The report from Knight Frank says that rents fell by 1.8% during the third quarter of the year. This fall outpaces the decline seen in the second quarter, when rents dropped by 0.5%, but rents are now 1.7% higher than a year ago.
Rents are also falling in outer London with prime property also falling by 1.8% over the last quarter, the report found.
Capital values are falling more rapidly than rents, consequently yields in central London are continuing to rise, now standing at 4.2%, compared to 3.9% a year ago.
'Not all of the capital has been equally affected. Rents for houses in the most exclusive central areas have remained static over the past six months, a result of both scarcity and the demand from very highly paid financial specialists drafted in from overseas to manage the crisis in the City,' explained Liam Bailey, head of residential research, Knight Frank.
'However, the main cause of the falls in most markets is the number of forced landlords who have opted to rent out their primary residence – either because they cannot sell at the price they deem appropriate, or are waiting for the market to turn,' he said.

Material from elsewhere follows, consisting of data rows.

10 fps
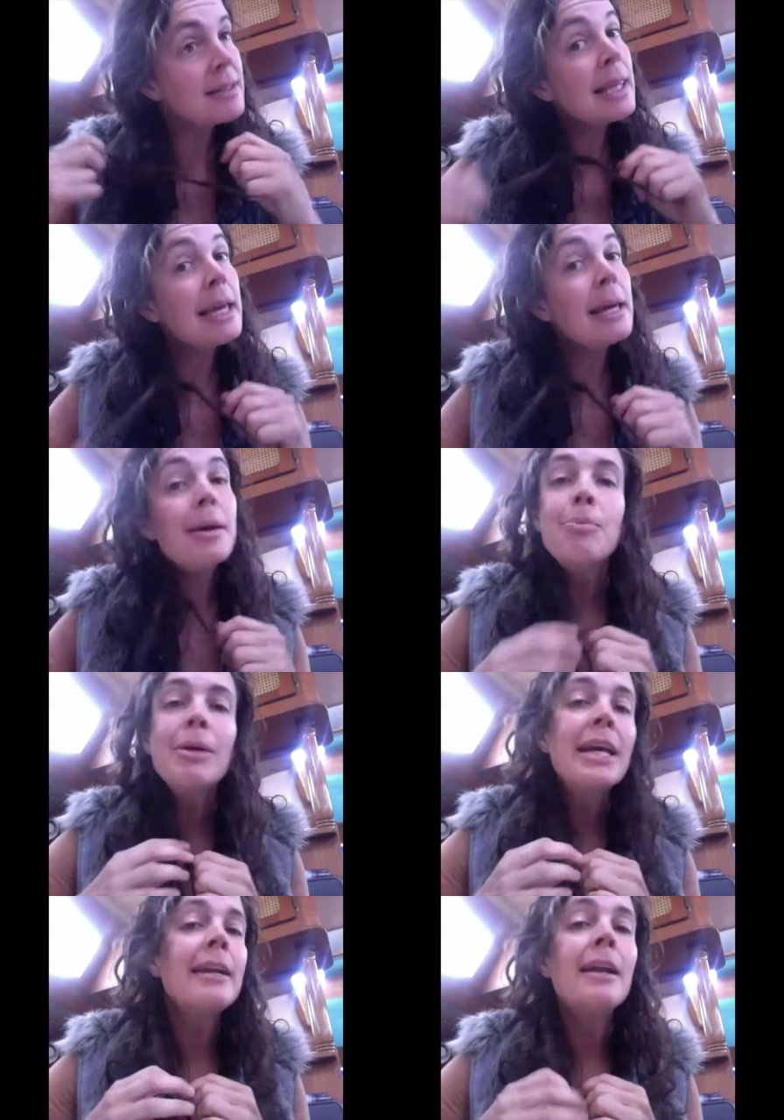
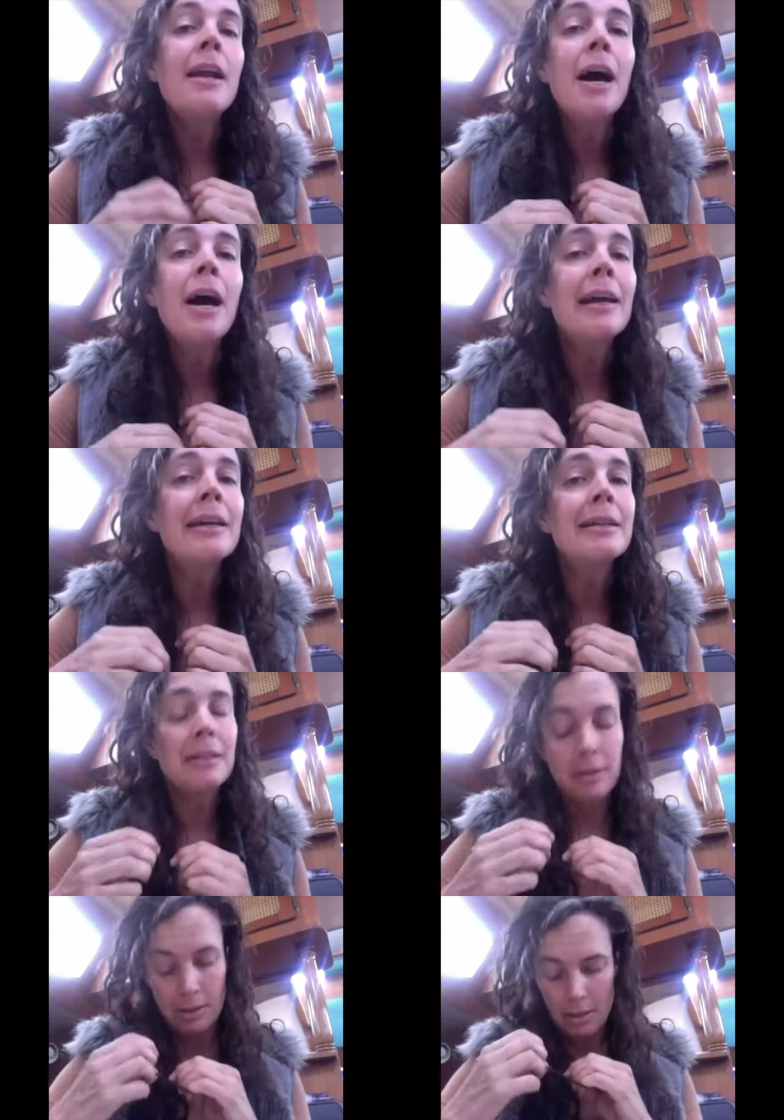sleeping at night,
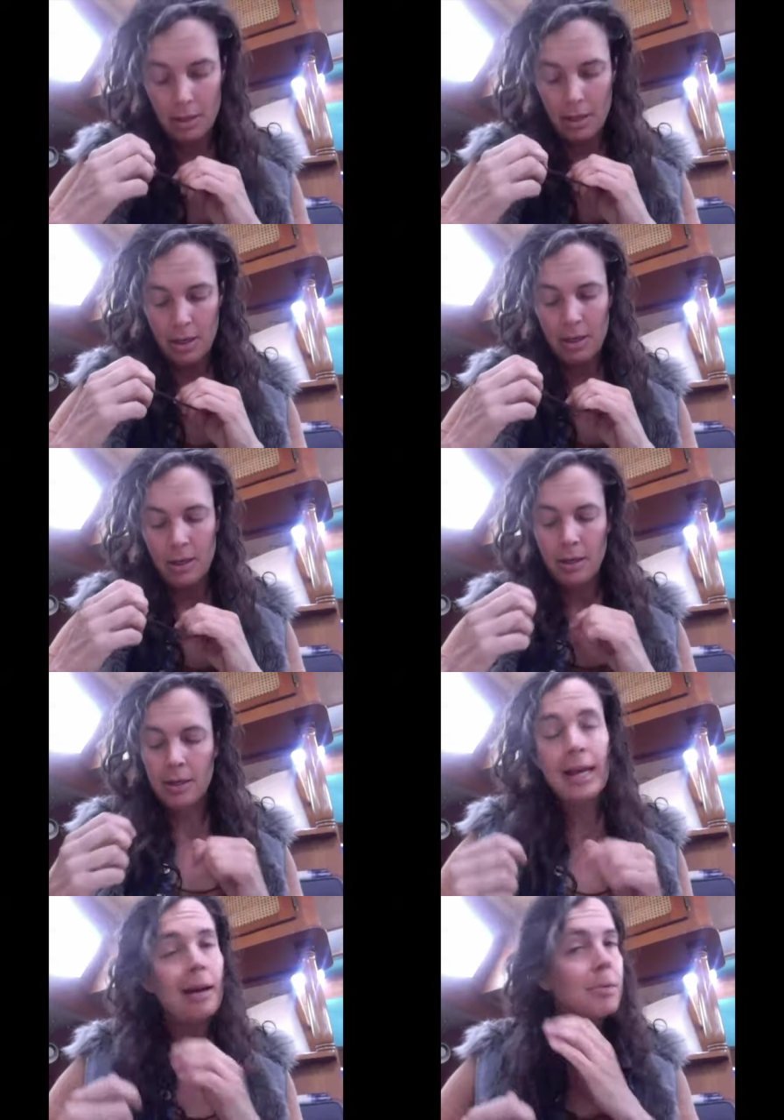
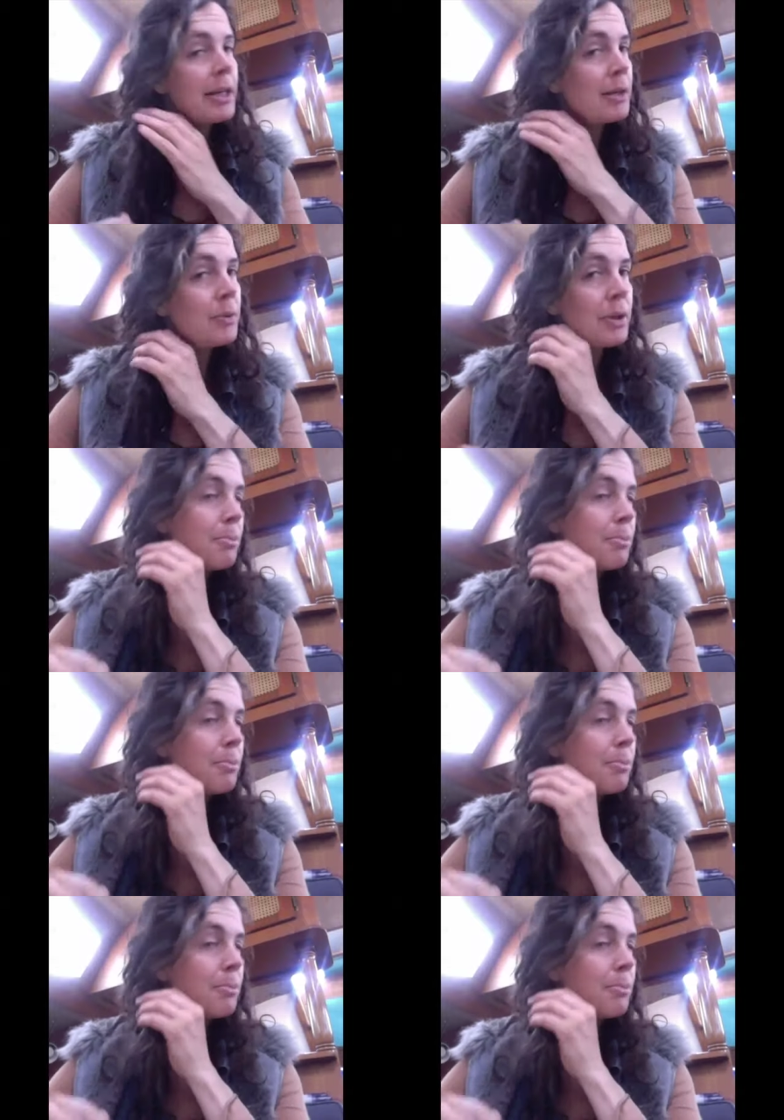dabbling with the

'As a consequence, the quality and quantity of rental stock has noticeably increased over the past few months, increasing the choice for tenants and driving down rents. They have been joined by a number of developers who are choosing to let out their unsold properties.'
However the unprecedented level of supply partly obscures the fact that tenant demand is also at historically high levels. 'The rental market is offering an ideal place for potential buyers who are deterred by falling prices in the sales market or difficulties with obtaining mortgages. Owning a property purely for rental income rather than house growth will become far more viable,' he added.